About this task: Your task is to print the listing exactly as it stands.

===

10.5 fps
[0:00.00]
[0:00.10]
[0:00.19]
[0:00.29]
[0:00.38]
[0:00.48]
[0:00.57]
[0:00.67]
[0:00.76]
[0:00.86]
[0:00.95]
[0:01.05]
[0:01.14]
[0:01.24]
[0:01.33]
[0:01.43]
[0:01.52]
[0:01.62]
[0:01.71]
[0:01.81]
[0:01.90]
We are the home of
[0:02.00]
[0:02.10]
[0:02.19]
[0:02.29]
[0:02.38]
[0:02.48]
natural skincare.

===

Result for this task:
10.5 fps
[0:00.00]
[0:00.10]
[0:00.19]
[0:00.29]
[0:00.38]
[0:00.48]
[0:00.57]
[0:00.67]
[0:00.76]
[0:00.86]
[0:00.95]
[0:01.05]
[0:01.14]
[0:01.24]
[0:01.33]
[0:01.43]
[0:01.52]
[0:01.62]
[0:01.71]
[0:01.81]
[0:01.90]
We are the home of
[0:02.00]
[0:02.10]
[0:02.19]
[0:02.29]
[0:02.38]
[0:02.48]
natural skincare.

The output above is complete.